Perhaps we should have fewer artificial restrictions and more reality based ones. For instance, do you (or can you) practice science based medicine versus magic based….
by David J. Littleboy on November 28th, 2013 at 19:39
Really.
I’d much rather see eased entrance requirements to medical school and larger med school class sizes*. And more financial aid for med school of the type that can be repaid by working in less-well serviced communities, so the docs can stop complaining about their debt load.
This latter bit is important, since if we’re going to get costs down to Japan’s level, charges for medical services will have to be regulated, and that’s going to cut doctors’ salaries.
*: In my opinion, medical schools are so competitive for admission that they could double in size and not see any loss in quality.

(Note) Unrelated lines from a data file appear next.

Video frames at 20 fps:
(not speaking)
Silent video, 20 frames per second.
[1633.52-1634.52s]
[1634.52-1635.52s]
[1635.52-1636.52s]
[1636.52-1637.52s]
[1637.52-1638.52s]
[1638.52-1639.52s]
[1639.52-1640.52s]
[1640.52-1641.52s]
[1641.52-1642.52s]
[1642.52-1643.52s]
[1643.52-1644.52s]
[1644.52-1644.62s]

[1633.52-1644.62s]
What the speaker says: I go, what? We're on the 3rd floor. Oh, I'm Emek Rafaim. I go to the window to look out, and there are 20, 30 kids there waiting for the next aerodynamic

Sure, if they doubled in size, they’d slightly more than double the number of dropouts and problematic doctors, but I bet the number of truly good doctors, doctors who do the scientifically interesting and socially useful things, would more than double.

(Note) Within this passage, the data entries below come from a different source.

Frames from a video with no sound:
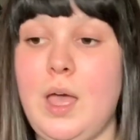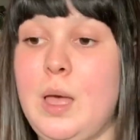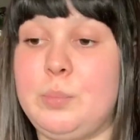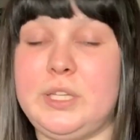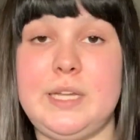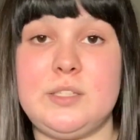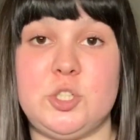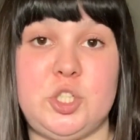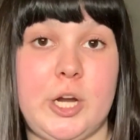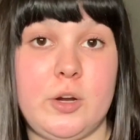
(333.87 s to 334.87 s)
Please
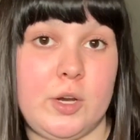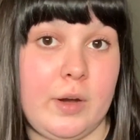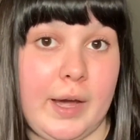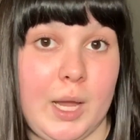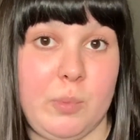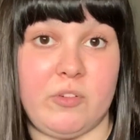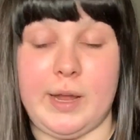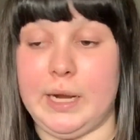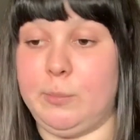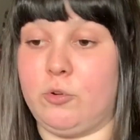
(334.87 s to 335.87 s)
share your hype for
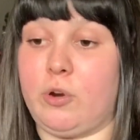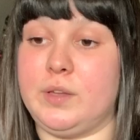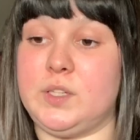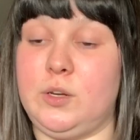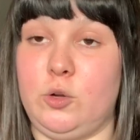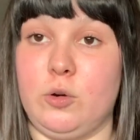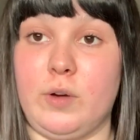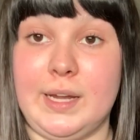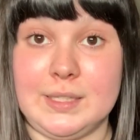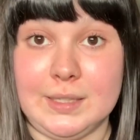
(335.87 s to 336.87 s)
Animal Crossing New
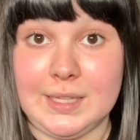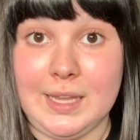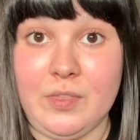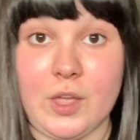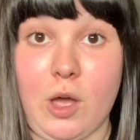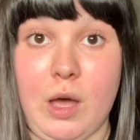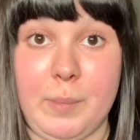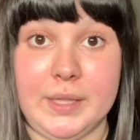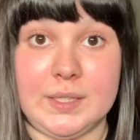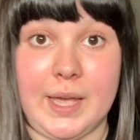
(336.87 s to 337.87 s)
Horizons in the comments.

by Tyler on November 29th, 2013 at 01:02
As a family physician for > 30 yrs., I could go on
for pages about the sloppiness I see every week in the care that my
patients get in our current pathetic health care non-system.
Sometimes they are aware of it, and sometimes I pick it up in the
records I receive. I’m amazed at how much people have come to
expect sloppiness, mistakes, indifference, disrespect, long waits,
etc. I’m absolutely convinced that doubling the number of people
accepted into medical school would not harm the quality of care
delivered in the US, since only bright students even bother to
apply to medical schools, and the large majority are not accepted.
Additionally, I believe that MCATscores and GPAs are poor
predictors of who will prove to be the most dedicated,
knowledgeable and caring physicians. Doubling the output of
physicians over the next 10 years would: a) greatly increase the
care options available in inner cities, rural areas, VA
hospitals/clinics, health depts., and community health centers. b)
actually make it possible to provide comprehensive and ongoing care
to the large number of people that we (seem to) want, as a nation,
to ensure have decent health care, c) put substantial competitive
pressure on all Providers to up their game, giving much higher
quality care than is currently passable, d) cost the nation a
considerable amount of money in medical school subsidies, but reap
rewards that would easily justify that cost. e) reduce wait times
for appointments that we all experience.
by Ryan on November 29th, 2013 at 10:27
Why not just let trained non-MDs give more care? Other than
greedy MDs who is going to be upset by this?